Stored records
++++++++++
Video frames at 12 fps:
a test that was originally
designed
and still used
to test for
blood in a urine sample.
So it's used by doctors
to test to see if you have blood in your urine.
++++++++++
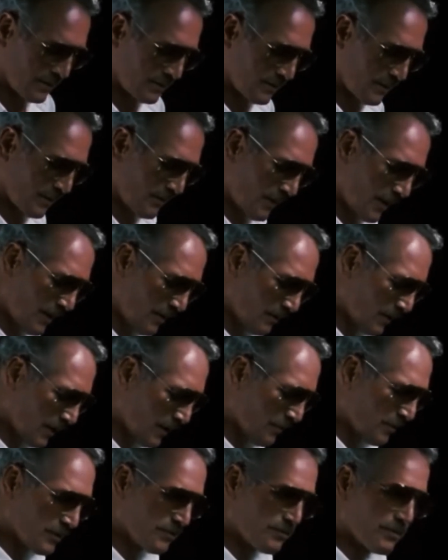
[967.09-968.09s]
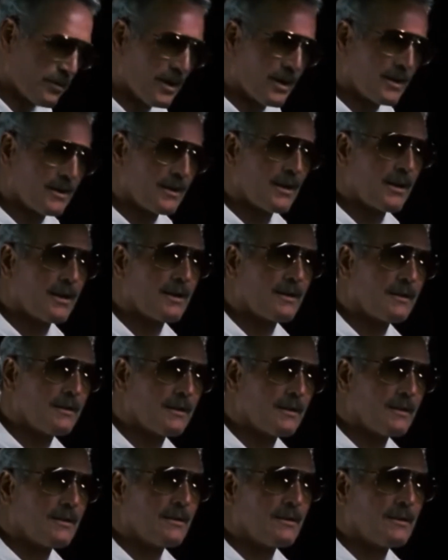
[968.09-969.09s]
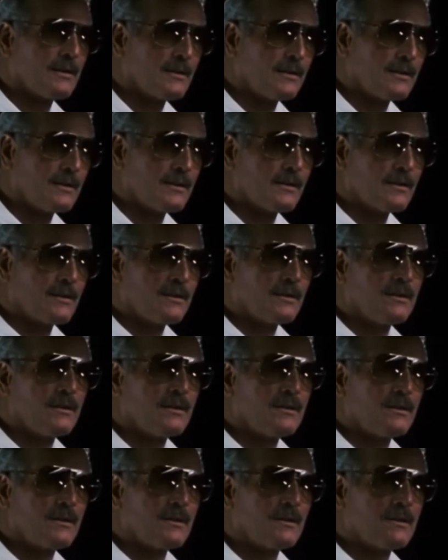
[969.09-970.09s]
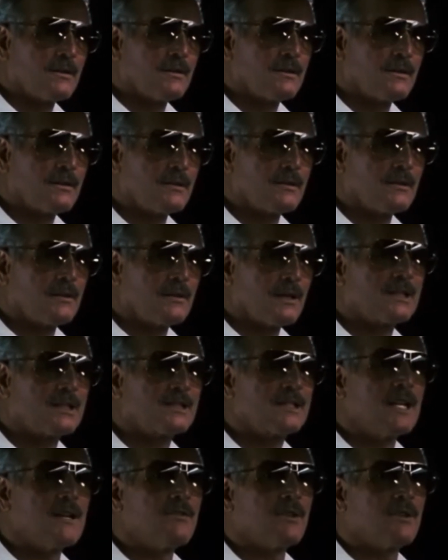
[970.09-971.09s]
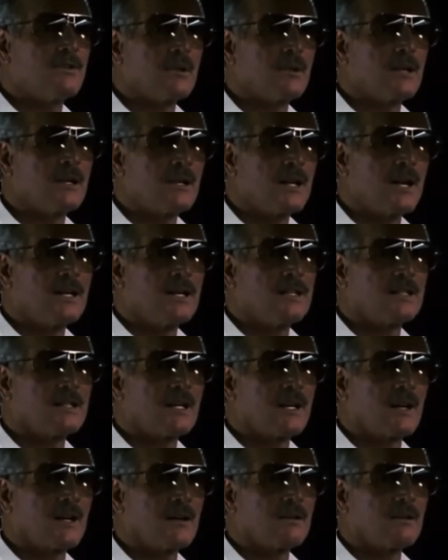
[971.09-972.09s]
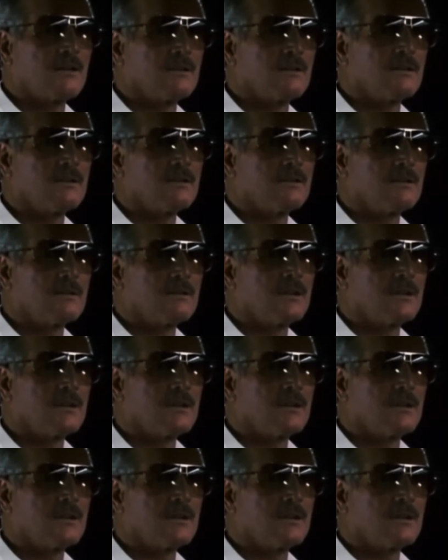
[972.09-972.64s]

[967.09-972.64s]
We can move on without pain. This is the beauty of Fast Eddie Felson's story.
++++++++++
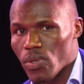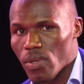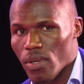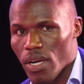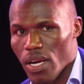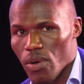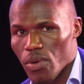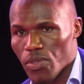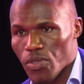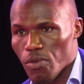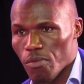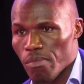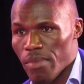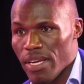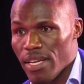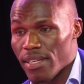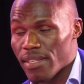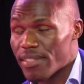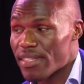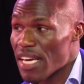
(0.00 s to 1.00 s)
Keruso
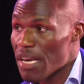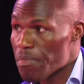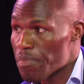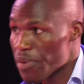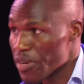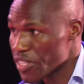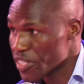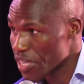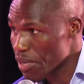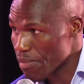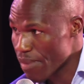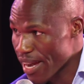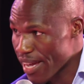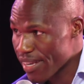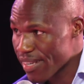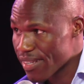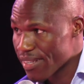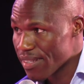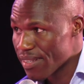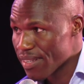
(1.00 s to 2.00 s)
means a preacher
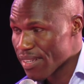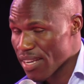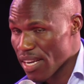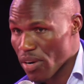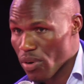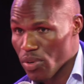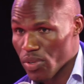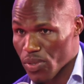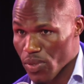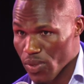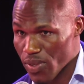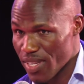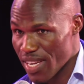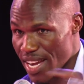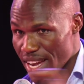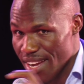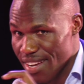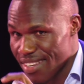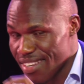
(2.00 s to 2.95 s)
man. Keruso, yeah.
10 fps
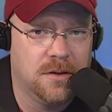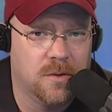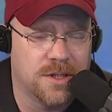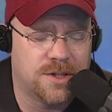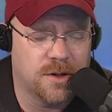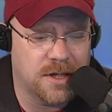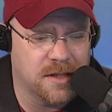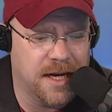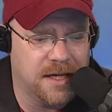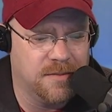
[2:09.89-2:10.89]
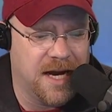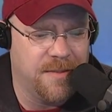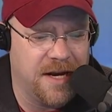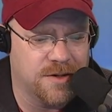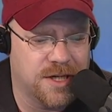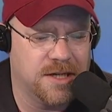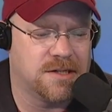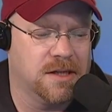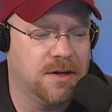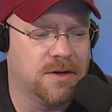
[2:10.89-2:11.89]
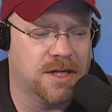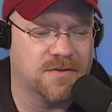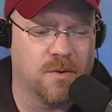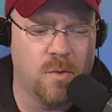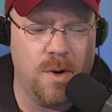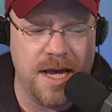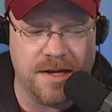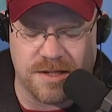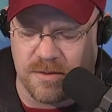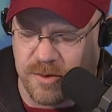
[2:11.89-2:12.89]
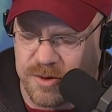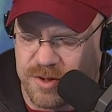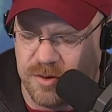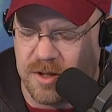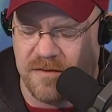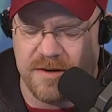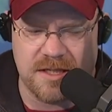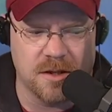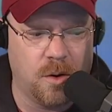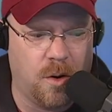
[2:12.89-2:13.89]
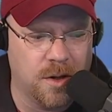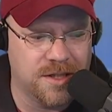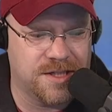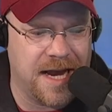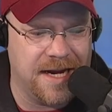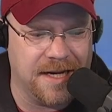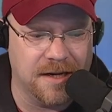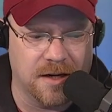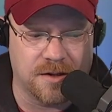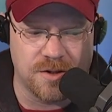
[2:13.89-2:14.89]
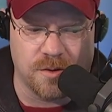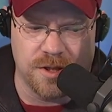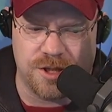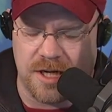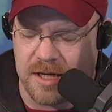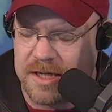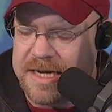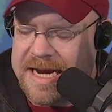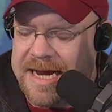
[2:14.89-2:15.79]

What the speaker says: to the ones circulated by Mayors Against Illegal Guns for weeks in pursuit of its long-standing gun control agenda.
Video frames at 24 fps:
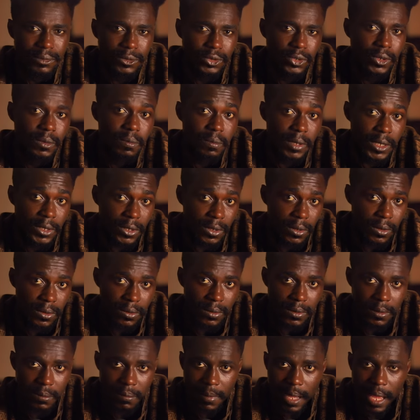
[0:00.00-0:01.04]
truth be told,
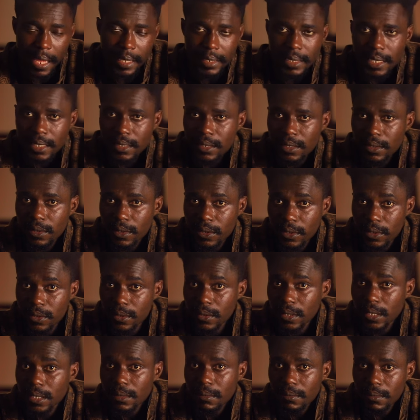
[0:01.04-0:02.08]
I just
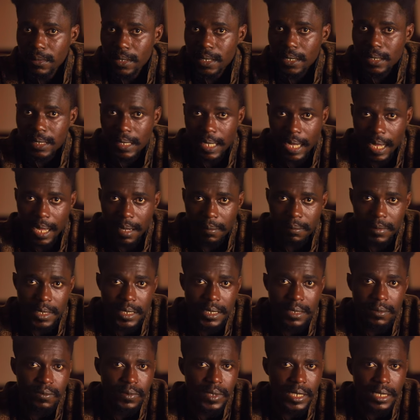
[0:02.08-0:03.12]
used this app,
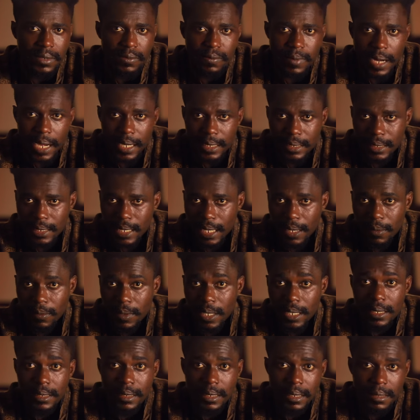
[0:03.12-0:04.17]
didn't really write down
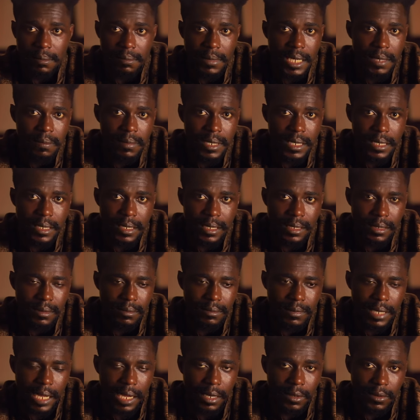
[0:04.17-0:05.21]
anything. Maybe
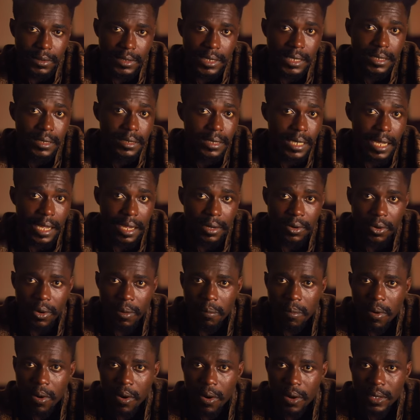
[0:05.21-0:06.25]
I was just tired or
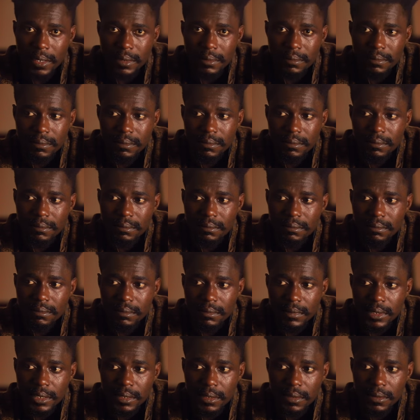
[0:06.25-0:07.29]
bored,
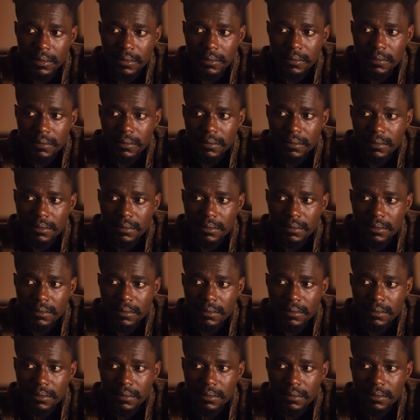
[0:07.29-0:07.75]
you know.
++++++++++
(EXERCISE REQUIREMENTS) Working from the data above, repeat exactly, and only, the lines that begin at the line containing "(0.00 s to 1.00 s)" and stop after the line containing "[2:14.89-2:15.79]"; pictures are not copied.

(ANSWER TO THIS EXERCISE)
(0.00 s to 1.00 s)
Keruso
(1.00 s to 2.00 s)
means a preacher
(2.00 s to 2.95 s)
man. Keruso, yeah.
10 fps
[2:09.89-2:10.89]
[2:10.89-2:11.89]
[2:11.89-2:12.89]
[2:12.89-2:13.89]
[2:13.89-2:14.89]
[2:14.89-2:15.79]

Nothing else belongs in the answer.